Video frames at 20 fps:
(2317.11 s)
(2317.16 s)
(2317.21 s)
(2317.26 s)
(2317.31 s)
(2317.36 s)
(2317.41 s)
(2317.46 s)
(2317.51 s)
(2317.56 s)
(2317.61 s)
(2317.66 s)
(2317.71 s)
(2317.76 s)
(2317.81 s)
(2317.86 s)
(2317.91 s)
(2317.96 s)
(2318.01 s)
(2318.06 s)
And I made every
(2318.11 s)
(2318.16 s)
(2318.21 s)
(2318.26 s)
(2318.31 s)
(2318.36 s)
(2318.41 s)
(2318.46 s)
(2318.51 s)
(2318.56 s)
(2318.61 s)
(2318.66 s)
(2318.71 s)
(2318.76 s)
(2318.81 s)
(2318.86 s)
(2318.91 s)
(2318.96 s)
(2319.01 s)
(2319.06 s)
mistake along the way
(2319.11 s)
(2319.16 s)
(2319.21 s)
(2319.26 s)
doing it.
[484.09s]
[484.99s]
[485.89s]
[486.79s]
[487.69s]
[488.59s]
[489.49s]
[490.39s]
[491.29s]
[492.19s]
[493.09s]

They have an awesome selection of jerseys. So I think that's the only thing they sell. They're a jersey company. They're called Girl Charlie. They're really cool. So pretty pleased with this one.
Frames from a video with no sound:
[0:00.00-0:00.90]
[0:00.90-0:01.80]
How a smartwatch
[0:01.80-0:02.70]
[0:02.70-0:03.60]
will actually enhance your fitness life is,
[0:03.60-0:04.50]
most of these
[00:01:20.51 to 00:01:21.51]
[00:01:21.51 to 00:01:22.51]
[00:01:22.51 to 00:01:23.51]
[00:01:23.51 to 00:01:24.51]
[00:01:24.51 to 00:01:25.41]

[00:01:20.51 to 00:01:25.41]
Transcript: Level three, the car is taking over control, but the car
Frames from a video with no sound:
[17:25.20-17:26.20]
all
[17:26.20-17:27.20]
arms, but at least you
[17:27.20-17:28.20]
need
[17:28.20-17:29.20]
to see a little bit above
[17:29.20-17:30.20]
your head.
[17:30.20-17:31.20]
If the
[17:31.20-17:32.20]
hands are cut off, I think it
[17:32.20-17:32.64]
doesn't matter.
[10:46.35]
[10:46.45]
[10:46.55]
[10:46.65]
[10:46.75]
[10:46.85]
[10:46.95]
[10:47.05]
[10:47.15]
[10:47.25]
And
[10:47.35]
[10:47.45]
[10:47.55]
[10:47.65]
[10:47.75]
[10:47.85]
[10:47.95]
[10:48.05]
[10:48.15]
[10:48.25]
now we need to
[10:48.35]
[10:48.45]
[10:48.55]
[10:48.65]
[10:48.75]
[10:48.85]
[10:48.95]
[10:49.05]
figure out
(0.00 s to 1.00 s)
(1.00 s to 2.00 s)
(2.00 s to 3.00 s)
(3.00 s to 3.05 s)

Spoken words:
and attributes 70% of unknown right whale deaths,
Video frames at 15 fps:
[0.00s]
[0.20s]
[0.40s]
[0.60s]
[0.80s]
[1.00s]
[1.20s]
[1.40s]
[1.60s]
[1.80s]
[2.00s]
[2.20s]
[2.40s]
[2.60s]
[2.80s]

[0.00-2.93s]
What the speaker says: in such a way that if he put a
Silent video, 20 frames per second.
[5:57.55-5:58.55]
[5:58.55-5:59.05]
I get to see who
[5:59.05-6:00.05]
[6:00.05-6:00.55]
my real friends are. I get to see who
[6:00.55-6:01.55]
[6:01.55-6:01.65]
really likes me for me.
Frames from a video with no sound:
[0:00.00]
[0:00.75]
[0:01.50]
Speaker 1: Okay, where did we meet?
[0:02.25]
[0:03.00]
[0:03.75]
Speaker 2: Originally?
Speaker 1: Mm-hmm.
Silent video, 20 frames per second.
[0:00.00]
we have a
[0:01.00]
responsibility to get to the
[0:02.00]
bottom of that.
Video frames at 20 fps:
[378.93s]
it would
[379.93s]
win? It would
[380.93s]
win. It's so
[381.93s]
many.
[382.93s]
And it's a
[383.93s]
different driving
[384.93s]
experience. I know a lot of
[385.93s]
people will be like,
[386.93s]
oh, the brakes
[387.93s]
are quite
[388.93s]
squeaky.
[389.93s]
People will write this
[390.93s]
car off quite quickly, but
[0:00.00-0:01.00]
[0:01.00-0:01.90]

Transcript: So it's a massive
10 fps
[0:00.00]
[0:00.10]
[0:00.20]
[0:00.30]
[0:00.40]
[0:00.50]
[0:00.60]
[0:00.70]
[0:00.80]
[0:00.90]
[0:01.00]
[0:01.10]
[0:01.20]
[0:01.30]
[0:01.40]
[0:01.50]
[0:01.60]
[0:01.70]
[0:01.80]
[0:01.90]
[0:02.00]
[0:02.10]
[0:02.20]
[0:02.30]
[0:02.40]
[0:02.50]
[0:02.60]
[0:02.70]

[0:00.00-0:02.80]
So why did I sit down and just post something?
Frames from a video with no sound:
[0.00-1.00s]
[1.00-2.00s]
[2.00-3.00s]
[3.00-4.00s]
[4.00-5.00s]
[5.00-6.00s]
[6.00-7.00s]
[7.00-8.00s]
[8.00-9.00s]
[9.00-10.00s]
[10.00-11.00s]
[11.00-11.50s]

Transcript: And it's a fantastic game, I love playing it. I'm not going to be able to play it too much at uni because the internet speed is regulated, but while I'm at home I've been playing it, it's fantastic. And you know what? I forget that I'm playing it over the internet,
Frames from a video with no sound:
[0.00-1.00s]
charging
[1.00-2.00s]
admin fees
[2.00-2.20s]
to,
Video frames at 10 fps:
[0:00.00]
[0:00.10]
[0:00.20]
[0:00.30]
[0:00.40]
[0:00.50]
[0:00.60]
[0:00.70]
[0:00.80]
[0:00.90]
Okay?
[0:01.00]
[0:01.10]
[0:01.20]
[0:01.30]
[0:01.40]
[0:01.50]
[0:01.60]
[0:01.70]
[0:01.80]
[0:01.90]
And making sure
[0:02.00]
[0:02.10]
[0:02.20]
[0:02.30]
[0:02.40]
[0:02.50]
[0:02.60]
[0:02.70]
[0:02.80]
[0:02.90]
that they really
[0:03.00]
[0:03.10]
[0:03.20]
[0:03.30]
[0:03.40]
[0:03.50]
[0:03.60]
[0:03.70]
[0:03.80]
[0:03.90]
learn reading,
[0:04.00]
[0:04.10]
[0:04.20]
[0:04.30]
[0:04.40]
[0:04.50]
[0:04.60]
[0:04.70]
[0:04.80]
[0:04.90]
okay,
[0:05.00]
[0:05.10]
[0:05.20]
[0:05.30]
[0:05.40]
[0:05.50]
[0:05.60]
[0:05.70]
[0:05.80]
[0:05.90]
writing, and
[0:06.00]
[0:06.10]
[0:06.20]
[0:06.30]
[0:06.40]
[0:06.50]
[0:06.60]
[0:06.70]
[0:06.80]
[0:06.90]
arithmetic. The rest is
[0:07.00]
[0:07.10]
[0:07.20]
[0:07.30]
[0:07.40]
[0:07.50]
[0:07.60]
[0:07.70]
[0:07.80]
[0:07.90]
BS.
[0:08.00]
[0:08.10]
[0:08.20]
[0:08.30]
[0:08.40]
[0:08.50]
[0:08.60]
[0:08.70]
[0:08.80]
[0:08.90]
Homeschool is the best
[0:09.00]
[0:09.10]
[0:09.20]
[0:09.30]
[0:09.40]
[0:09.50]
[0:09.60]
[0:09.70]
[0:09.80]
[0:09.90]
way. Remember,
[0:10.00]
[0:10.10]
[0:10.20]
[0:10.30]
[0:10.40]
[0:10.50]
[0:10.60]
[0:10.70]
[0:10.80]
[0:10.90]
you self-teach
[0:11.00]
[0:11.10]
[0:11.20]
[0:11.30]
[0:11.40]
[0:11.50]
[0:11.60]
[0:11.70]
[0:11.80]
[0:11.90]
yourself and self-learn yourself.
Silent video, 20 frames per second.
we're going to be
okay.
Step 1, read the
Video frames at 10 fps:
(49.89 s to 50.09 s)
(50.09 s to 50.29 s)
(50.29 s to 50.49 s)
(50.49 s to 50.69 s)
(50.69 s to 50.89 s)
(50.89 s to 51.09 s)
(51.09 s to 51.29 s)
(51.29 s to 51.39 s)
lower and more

Directions »
Scan the lines above for "(2318.51 s)" and for "(3.00 s to 3.05 s)". Repeat exactly the line holding each of them and every line in between.

Response to the exercise »
(2318.51 s)
(2318.56 s)
(2318.61 s)
(2318.66 s)
(2318.71 s)
(2318.76 s)
(2318.81 s)
(2318.86 s)
(2318.91 s)
(2318.96 s)
(2319.01 s)
(2319.06 s)
mistake along the way
(2319.11 s)
(2319.16 s)
(2319.21 s)
(2319.26 s)
doing it.
[484.09s]
[484.99s]
[485.89s]
[486.79s]
[487.69s]
[488.59s]
[489.49s]
[490.39s]
[491.29s]
[492.19s]
[493.09s]

They have an awesome selection of jerseys. So I think that's the only thing they sell. They're a jersey company. They're called Girl Charlie. They're really cool. So pretty pleased with this one.
Frames from a video with no sound:
[0:00.00-0:00.90]
[0:00.90-0:01.80]
How a smartwatch
[0:01.80-0:02.70]
[0:02.70-0:03.60]
will actually enhance your fitness life is,
[0:03.60-0:04.50]
most of these
[00:01:20.51 to 00:01:21.51]
[00:01:21.51 to 00:01:22.51]
[00:01:22.51 to 00:01:23.51]
[00:01:23.51 to 00:01:24.51]
[00:01:24.51 to 00:01:25.41]

[00:01:20.51 to 00:01:25.41]
Transcript: Level three, the car is taking over control, but the car
Frames from a video with no sound:
[17:25.20-17:26.20]
all
[17:26.20-17:27.20]
arms, but at least you
[17:27.20-17:28.20]
need
[17:28.20-17:29.20]
to see a little bit above
[17:29.20-17:30.20]
your head.
[17:30.20-17:31.20]
If the
[17:31.20-17:32.20]
hands are cut off, I think it
[17:32.20-17:32.64]
doesn't matter.
[10:46.35]
[10:46.45]
[10:46.55]
[10:46.65]
[10:46.75]
[10:46.85]
[10:46.95]
[10:47.05]
[10:47.15]
[10:47.25]
And
[10:47.35]
[10:47.45]
[10:47.55]
[10:47.65]
[10:47.75]
[10:47.85]
[10:47.95]
[10:48.05]
[10:48.15]
[10:48.25]
now we need to
[10:48.35]
[10:48.45]
[10:48.55]
[10:48.65]
[10:48.75]
[10:48.85]
[10:48.95]
[10:49.05]
figure out
(0.00 s to 1.00 s)
(1.00 s to 2.00 s)
(2.00 s to 3.00 s)
(3.00 s to 3.05 s)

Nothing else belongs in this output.